** REQUIRED ACTION **
Write out all of the records below precisely as given, omitting the images.

Records from a dataset
Start of Block
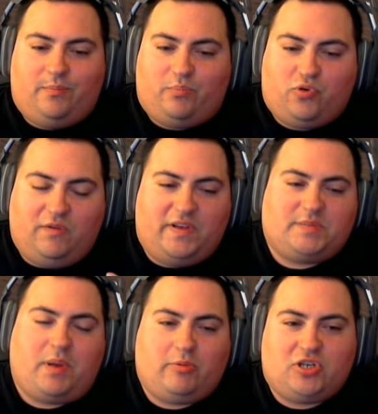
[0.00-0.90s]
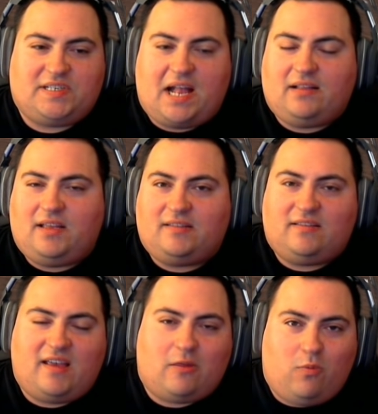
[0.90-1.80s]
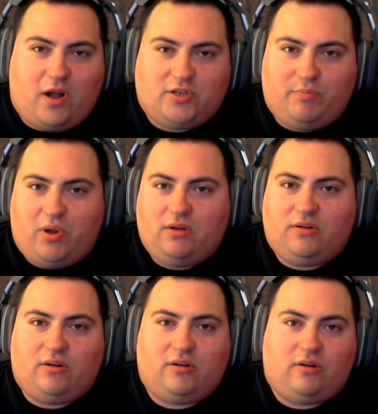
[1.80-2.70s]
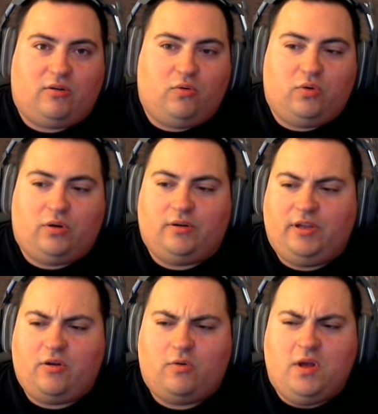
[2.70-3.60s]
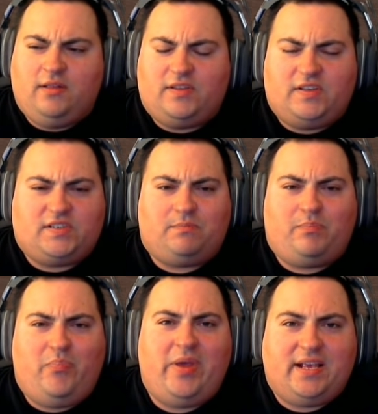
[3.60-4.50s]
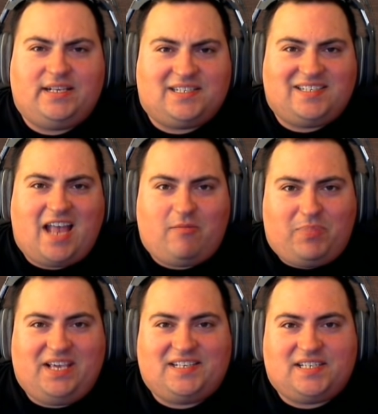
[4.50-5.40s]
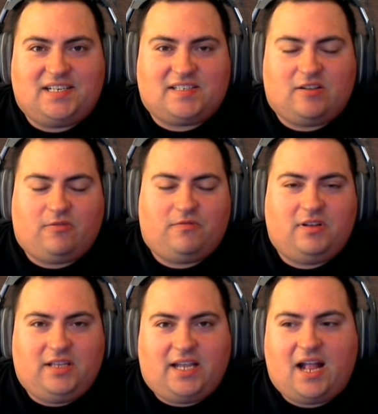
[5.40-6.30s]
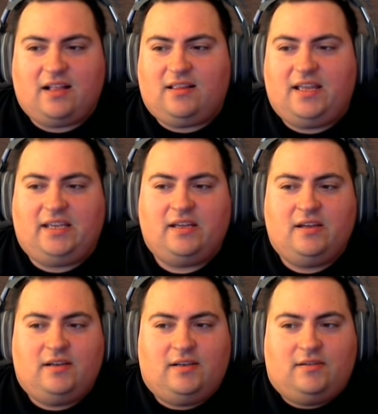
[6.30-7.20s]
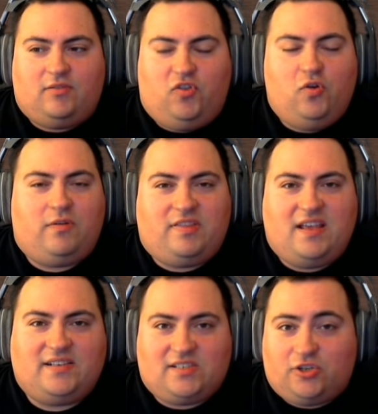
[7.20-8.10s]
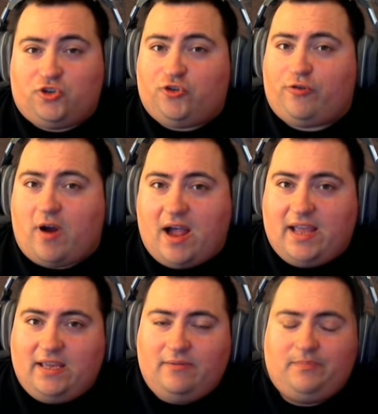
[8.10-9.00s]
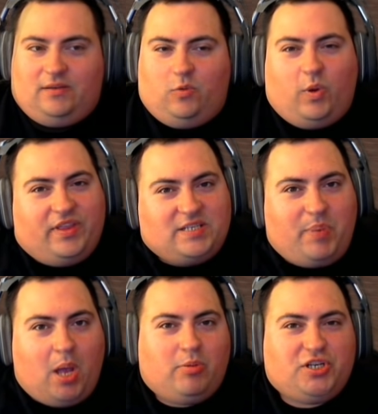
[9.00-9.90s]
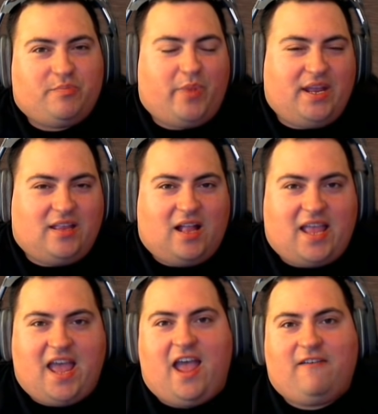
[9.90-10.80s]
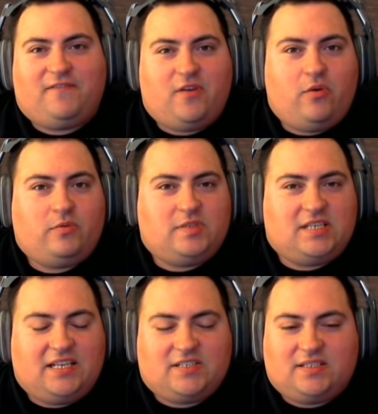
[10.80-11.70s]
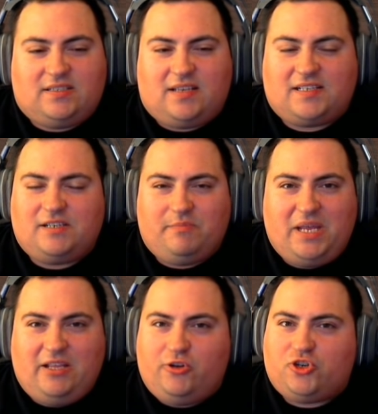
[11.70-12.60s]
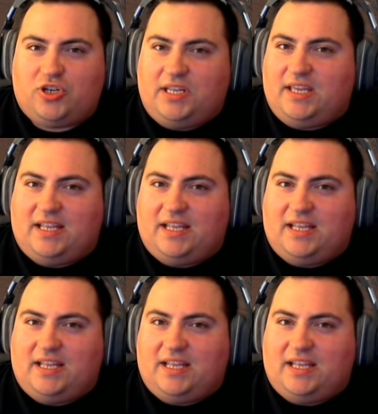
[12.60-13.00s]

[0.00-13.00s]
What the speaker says: previous publishes added like the Death Watch Bunker, or these big set pieces that are really kind of like new things to try. While this publish might not have those, it doesn't mean you shouldn't get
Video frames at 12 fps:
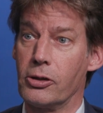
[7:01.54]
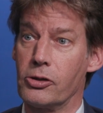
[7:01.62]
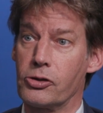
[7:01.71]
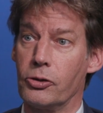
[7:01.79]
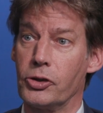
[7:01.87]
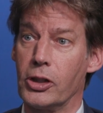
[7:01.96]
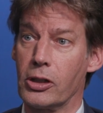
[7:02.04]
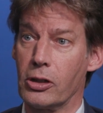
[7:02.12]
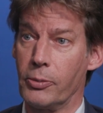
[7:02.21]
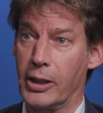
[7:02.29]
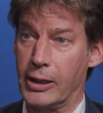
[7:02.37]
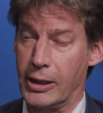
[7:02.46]
the
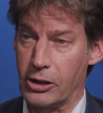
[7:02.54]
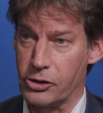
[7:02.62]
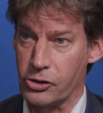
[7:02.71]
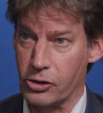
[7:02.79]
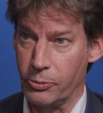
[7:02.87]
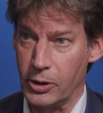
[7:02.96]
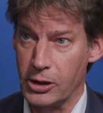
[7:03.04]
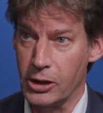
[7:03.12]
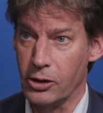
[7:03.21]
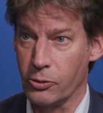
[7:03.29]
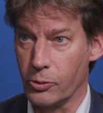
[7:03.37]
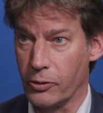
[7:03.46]
Socioeconomic Analysis
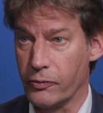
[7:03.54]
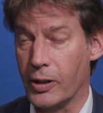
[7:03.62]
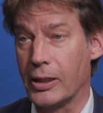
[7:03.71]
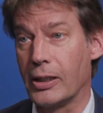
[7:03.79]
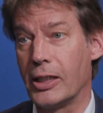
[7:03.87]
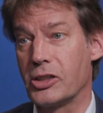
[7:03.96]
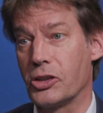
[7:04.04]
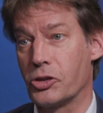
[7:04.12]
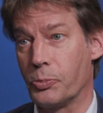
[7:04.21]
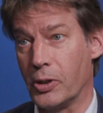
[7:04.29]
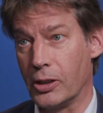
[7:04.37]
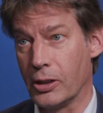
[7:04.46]
Committee will finalize
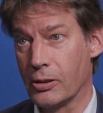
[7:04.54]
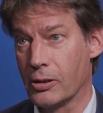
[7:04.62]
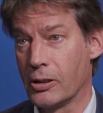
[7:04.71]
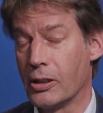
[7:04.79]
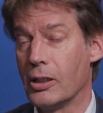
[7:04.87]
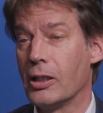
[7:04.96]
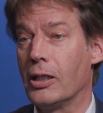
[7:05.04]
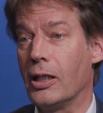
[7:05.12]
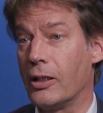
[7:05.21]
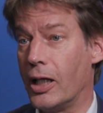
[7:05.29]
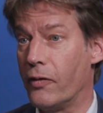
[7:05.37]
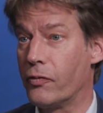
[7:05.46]
its opinion.
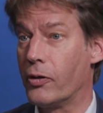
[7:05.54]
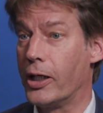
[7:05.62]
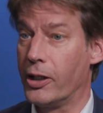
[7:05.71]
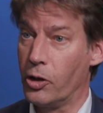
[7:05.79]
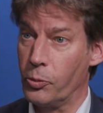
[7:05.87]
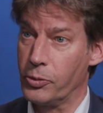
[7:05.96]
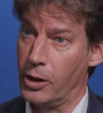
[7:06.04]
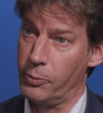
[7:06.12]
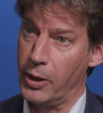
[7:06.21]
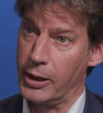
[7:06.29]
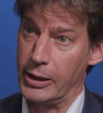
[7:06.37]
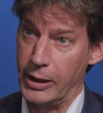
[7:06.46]
And therefore, I hope
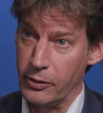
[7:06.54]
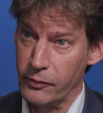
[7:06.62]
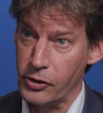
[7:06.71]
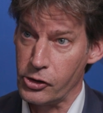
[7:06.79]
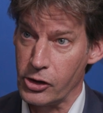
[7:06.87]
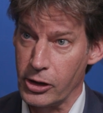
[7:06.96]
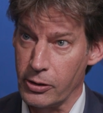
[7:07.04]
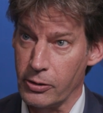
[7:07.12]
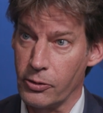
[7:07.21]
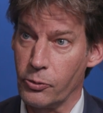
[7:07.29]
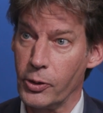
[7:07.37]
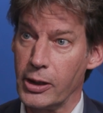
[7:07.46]
that by the end of this
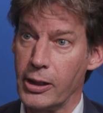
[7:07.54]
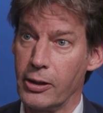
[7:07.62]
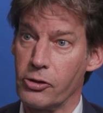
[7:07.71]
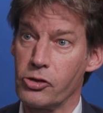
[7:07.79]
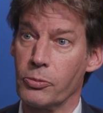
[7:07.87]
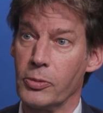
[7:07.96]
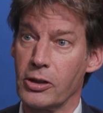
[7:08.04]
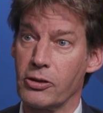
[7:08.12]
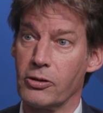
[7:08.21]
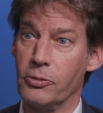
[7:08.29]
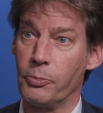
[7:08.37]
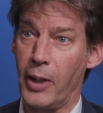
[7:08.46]
year, we can
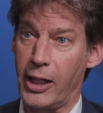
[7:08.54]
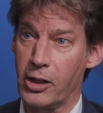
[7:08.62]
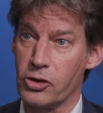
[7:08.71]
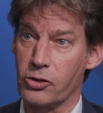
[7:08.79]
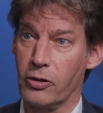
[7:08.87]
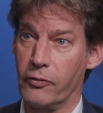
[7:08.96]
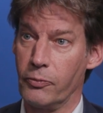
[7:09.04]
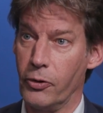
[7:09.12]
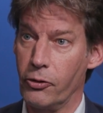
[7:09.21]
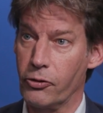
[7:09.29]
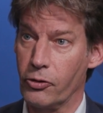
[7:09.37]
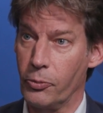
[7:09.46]
submit the package of
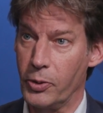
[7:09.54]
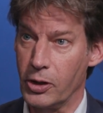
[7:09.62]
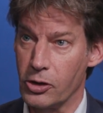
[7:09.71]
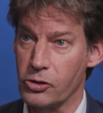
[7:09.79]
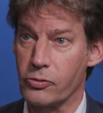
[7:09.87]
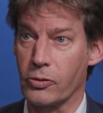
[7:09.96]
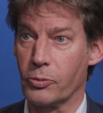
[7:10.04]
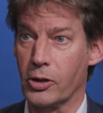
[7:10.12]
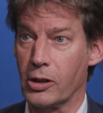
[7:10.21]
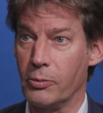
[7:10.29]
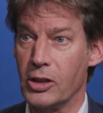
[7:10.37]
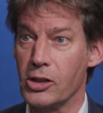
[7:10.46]
both opinions from
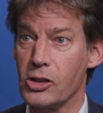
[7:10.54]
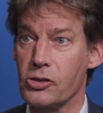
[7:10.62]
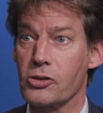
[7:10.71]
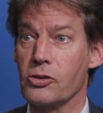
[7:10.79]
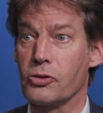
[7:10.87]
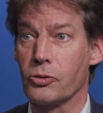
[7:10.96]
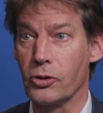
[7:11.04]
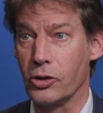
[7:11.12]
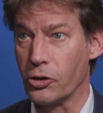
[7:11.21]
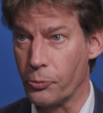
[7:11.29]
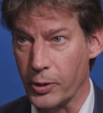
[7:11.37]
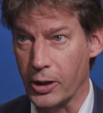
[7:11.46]
the committees to
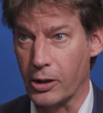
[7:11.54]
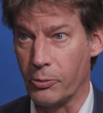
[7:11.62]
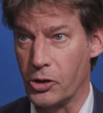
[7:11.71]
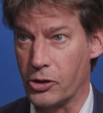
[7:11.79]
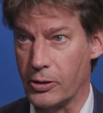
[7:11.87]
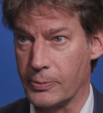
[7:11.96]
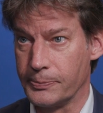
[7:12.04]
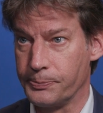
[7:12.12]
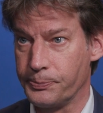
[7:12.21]
the European Commission.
End of Block
** YOUR RESPONSE **
[0.00-0.90s]
[0.90-1.80s]
[1.80-2.70s]
[2.70-3.60s]
[3.60-4.50s]
[4.50-5.40s]
[5.40-6.30s]
[6.30-7.20s]
[7.20-8.10s]
[8.10-9.00s]
[9.00-9.90s]
[9.90-10.80s]
[10.80-11.70s]
[11.70-12.60s]
[12.60-13.00s]

[0.00-13.00s]
What the speaker says: previous publishes added like the Death Watch Bunker, or these big set pieces that are really kind of like new things to try. While this publish might not have those, it doesn't mean you shouldn't get
Video frames at 12 fps:
[7:01.54]
[7:01.62]
[7:01.71]
[7:01.79]
[7:01.87]
[7:01.96]
[7:02.04]
[7:02.12]
[7:02.21]
[7:02.29]
[7:02.37]
[7:02.46]
the
[7:02.54]
[7:02.62]
[7:02.71]
[7:02.79]
[7:02.87]
[7:02.96]
[7:03.04]
[7:03.12]
[7:03.21]
[7:03.29]
[7:03.37]
[7:03.46]
Socioeconomic Analysis
[7:03.54]
[7:03.62]
[7:03.71]
[7:03.79]
[7:03.87]
[7:03.96]
[7:04.04]
[7:04.12]
[7:04.21]
[7:04.29]
[7:04.37]
[7:04.46]
Committee will finalize
[7:04.54]
[7:04.62]
[7:04.71]
[7:04.79]
[7:04.87]
[7:04.96]
[7:05.04]
[7:05.12]
[7:05.21]
[7:05.29]
[7:05.37]
[7:05.46]
its opinion.
[7:05.54]
[7:05.62]
[7:05.71]
[7:05.79]
[7:05.87]
[7:05.96]
[7:06.04]
[7:06.12]
[7:06.21]
[7:06.29]
[7:06.37]
[7:06.46]
And therefore, I hope
[7:06.54]
[7:06.62]
[7:06.71]
[7:06.79]
[7:06.87]
[7:06.96]
[7:07.04]
[7:07.12]
[7:07.21]
[7:07.29]
[7:07.37]
[7:07.46]
that by the end of this
[7:07.54]
[7:07.62]
[7:07.71]
[7:07.79]
[7:07.87]
[7:07.96]
[7:08.04]
[7:08.12]
[7:08.21]
[7:08.29]
[7:08.37]
[7:08.46]
year, we can
[7:08.54]
[7:08.62]
[7:08.71]
[7:08.79]
[7:08.87]
[7:08.96]
[7:09.04]
[7:09.12]
[7:09.21]
[7:09.29]
[7:09.37]
[7:09.46]
submit the package of
[7:09.54]
[7:09.62]
[7:09.71]
[7:09.79]
[7:09.87]
[7:09.96]
[7:10.04]
[7:10.12]
[7:10.21]
[7:10.29]
[7:10.37]
[7:10.46]
both opinions from
[7:10.54]
[7:10.62]
[7:10.71]
[7:10.79]
[7:10.87]
[7:10.96]
[7:11.04]
[7:11.12]
[7:11.21]
[7:11.29]
[7:11.37]
[7:11.46]
the committees to
[7:11.54]
[7:11.62]
[7:11.71]
[7:11.79]
[7:11.87]
[7:11.96]
[7:12.04]
[7:12.12]
[7:12.21]
the European Commission.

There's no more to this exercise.